Collected data entries
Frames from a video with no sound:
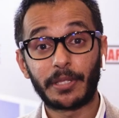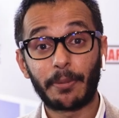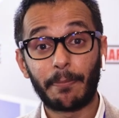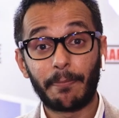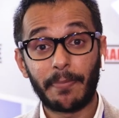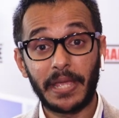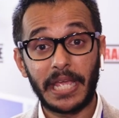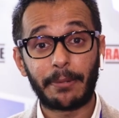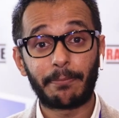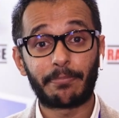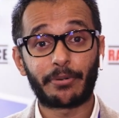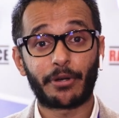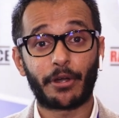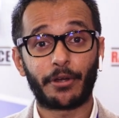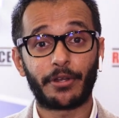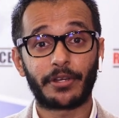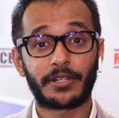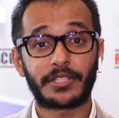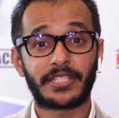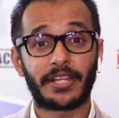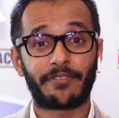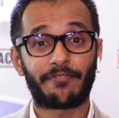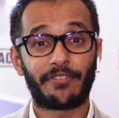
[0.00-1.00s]
of the main
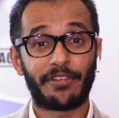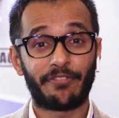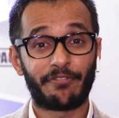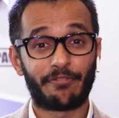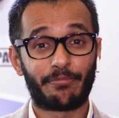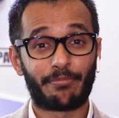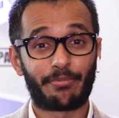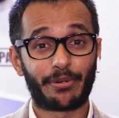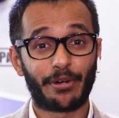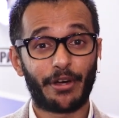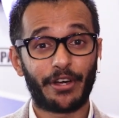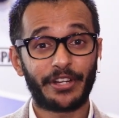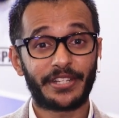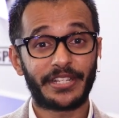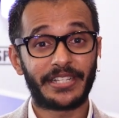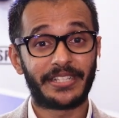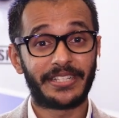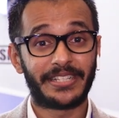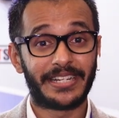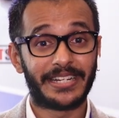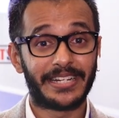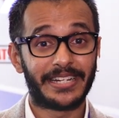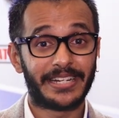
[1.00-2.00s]
products that we've brought
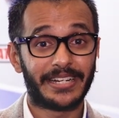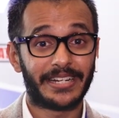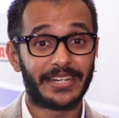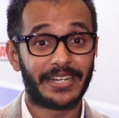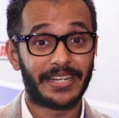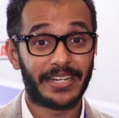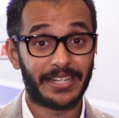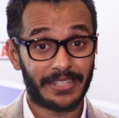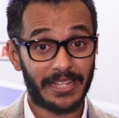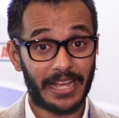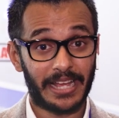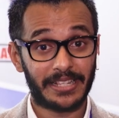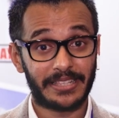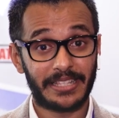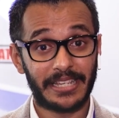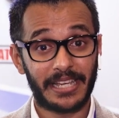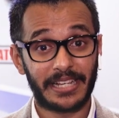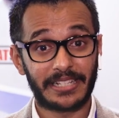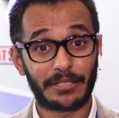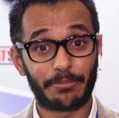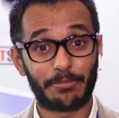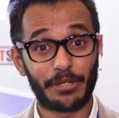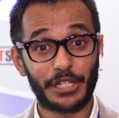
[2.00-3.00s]
in at
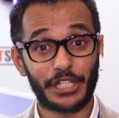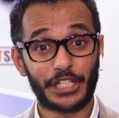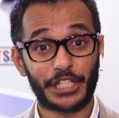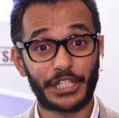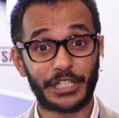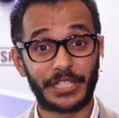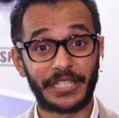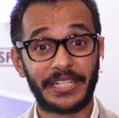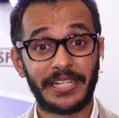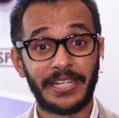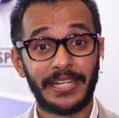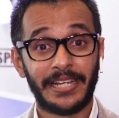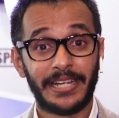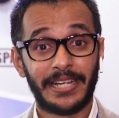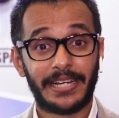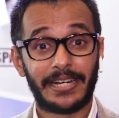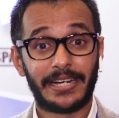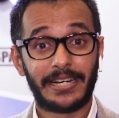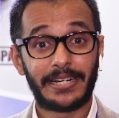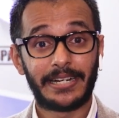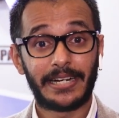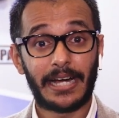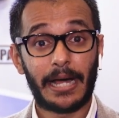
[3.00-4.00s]
the exhibition
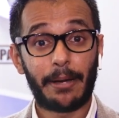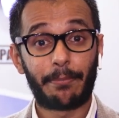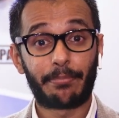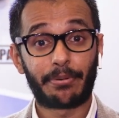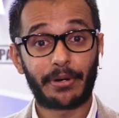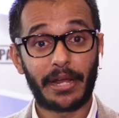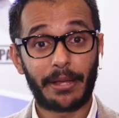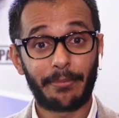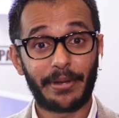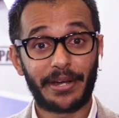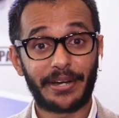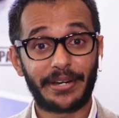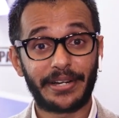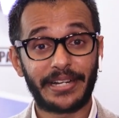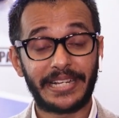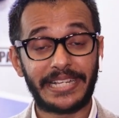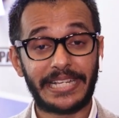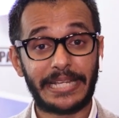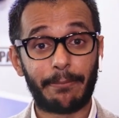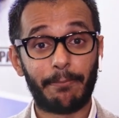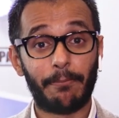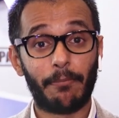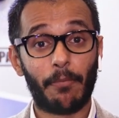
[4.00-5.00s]
are
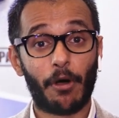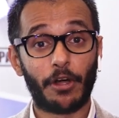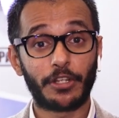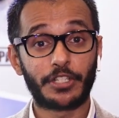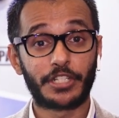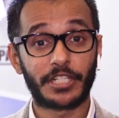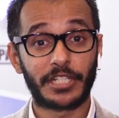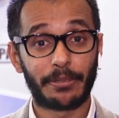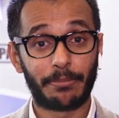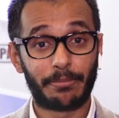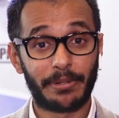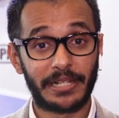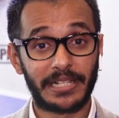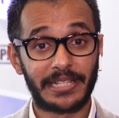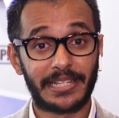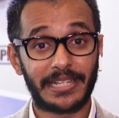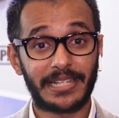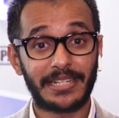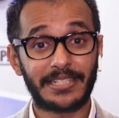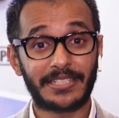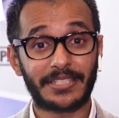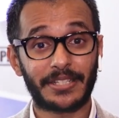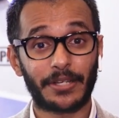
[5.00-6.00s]
primarily modular
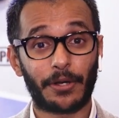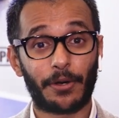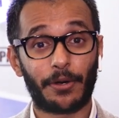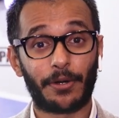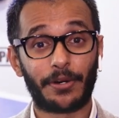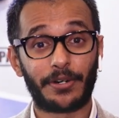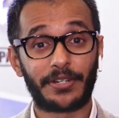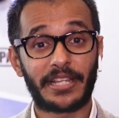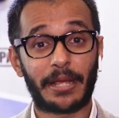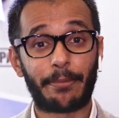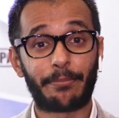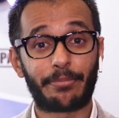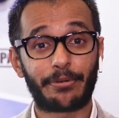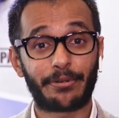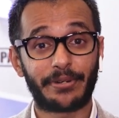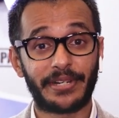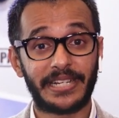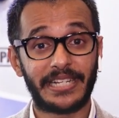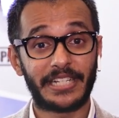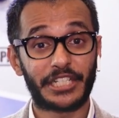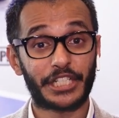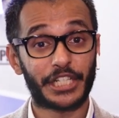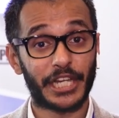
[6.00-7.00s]
buildings or
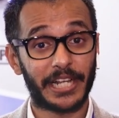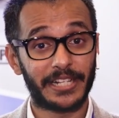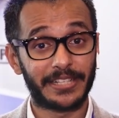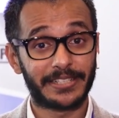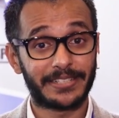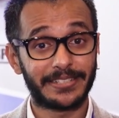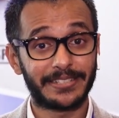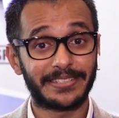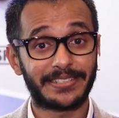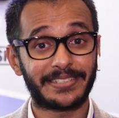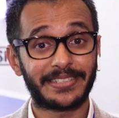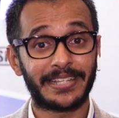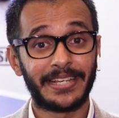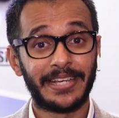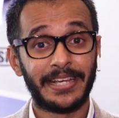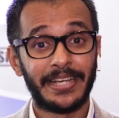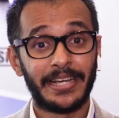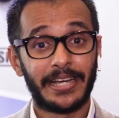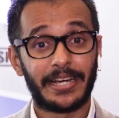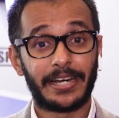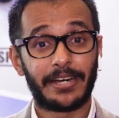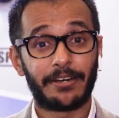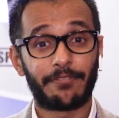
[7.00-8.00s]
temporary shelters.
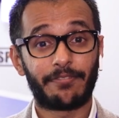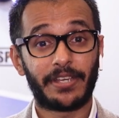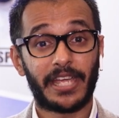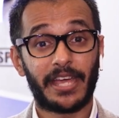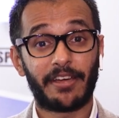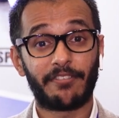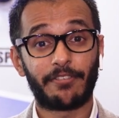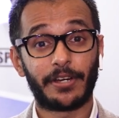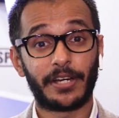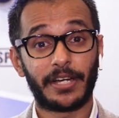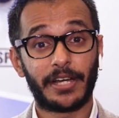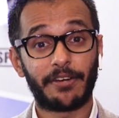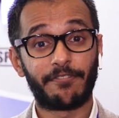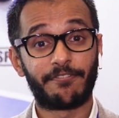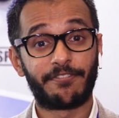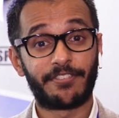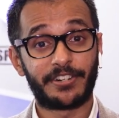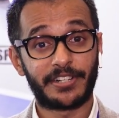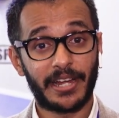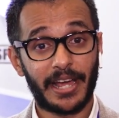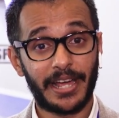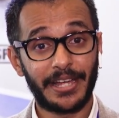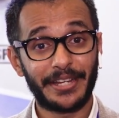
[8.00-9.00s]
We have a
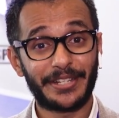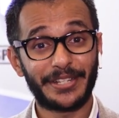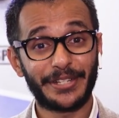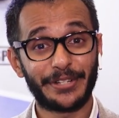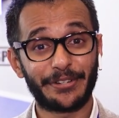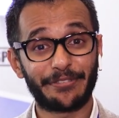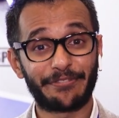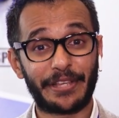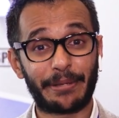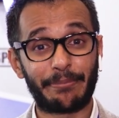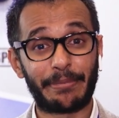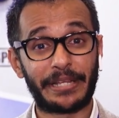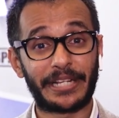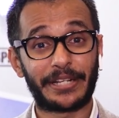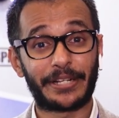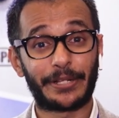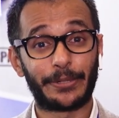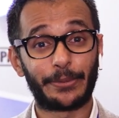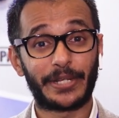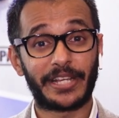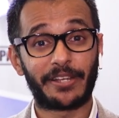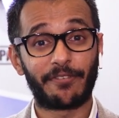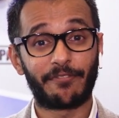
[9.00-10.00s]
variety of them,
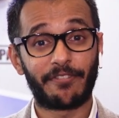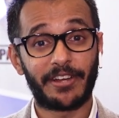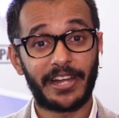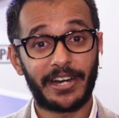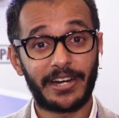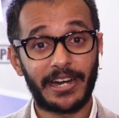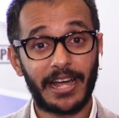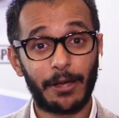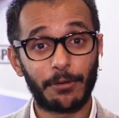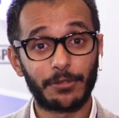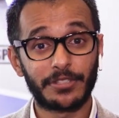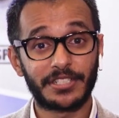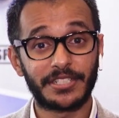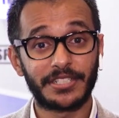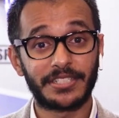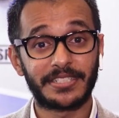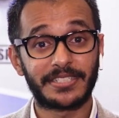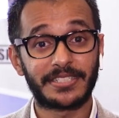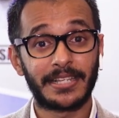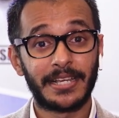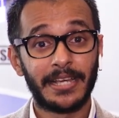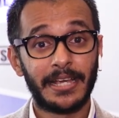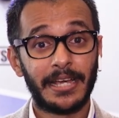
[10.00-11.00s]
including
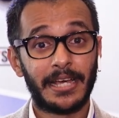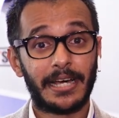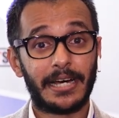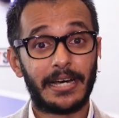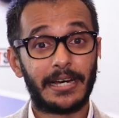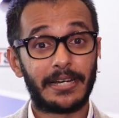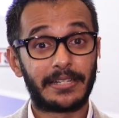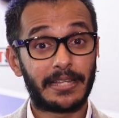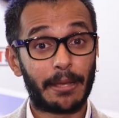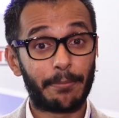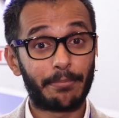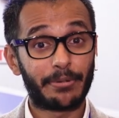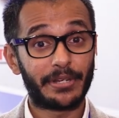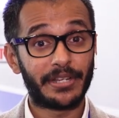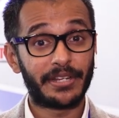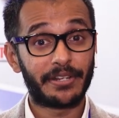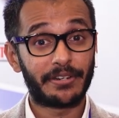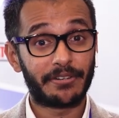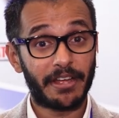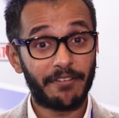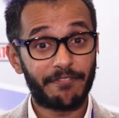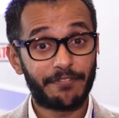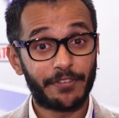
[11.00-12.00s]
warehouses,
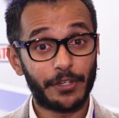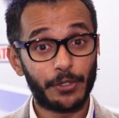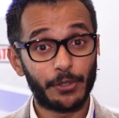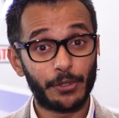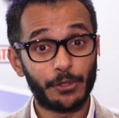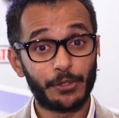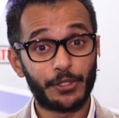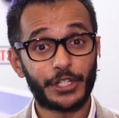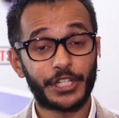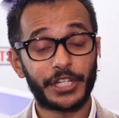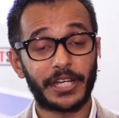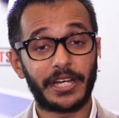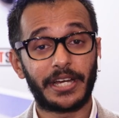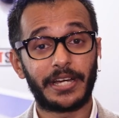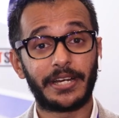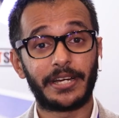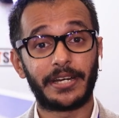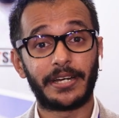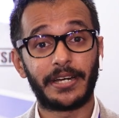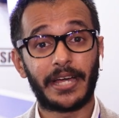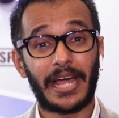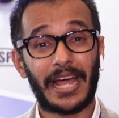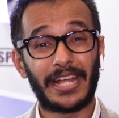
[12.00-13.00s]
temporary refuge,
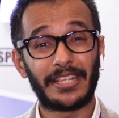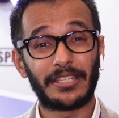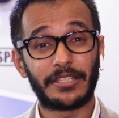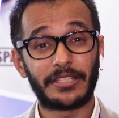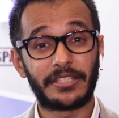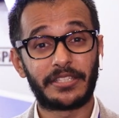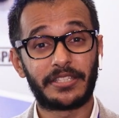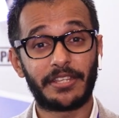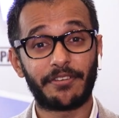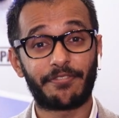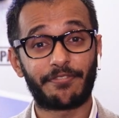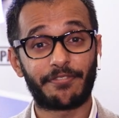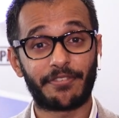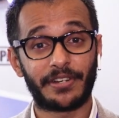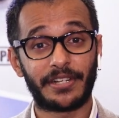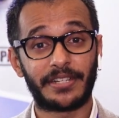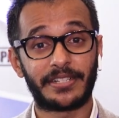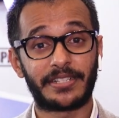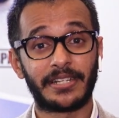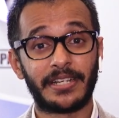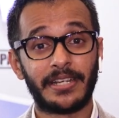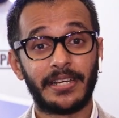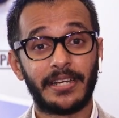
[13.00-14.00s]
and
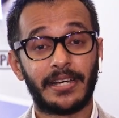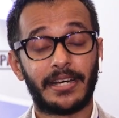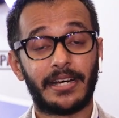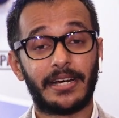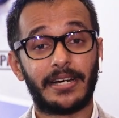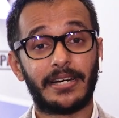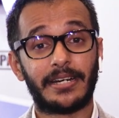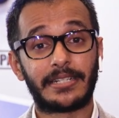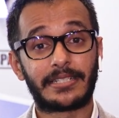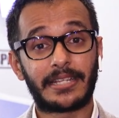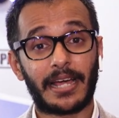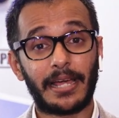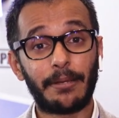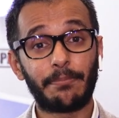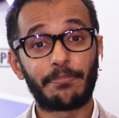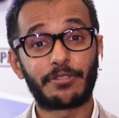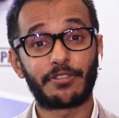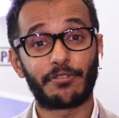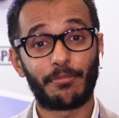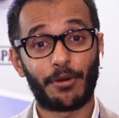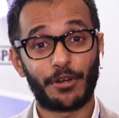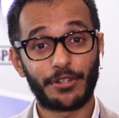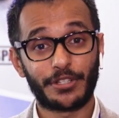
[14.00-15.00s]
different
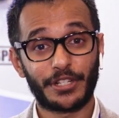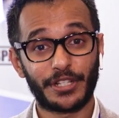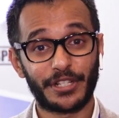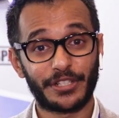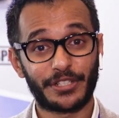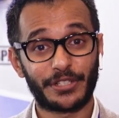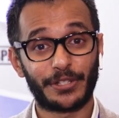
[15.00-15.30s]
types of modular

INSTRUCTIONS FOR THE TASK.
Write out the records above exactly as they appear, leaving out any pictures.

WRITTEN ANSWER.
Frames from a video with no sound:
[0.00-1.00s]
of the main
[1.00-2.00s]
products that we've brought
[2.00-3.00s]
in at
[3.00-4.00s]
the exhibition
[4.00-5.00s]
are
[5.00-6.00s]
primarily modular
[6.00-7.00s]
buildings or
[7.00-8.00s]
temporary shelters.
[8.00-9.00s]
We have a
[9.00-10.00s]
variety of them,
[10.00-11.00s]
including
[11.00-12.00s]
warehouses,
[12.00-13.00s]
temporary refuge,
[13.00-14.00s]
and
[14.00-15.00s]
different
[15.00-15.30s]
types of modular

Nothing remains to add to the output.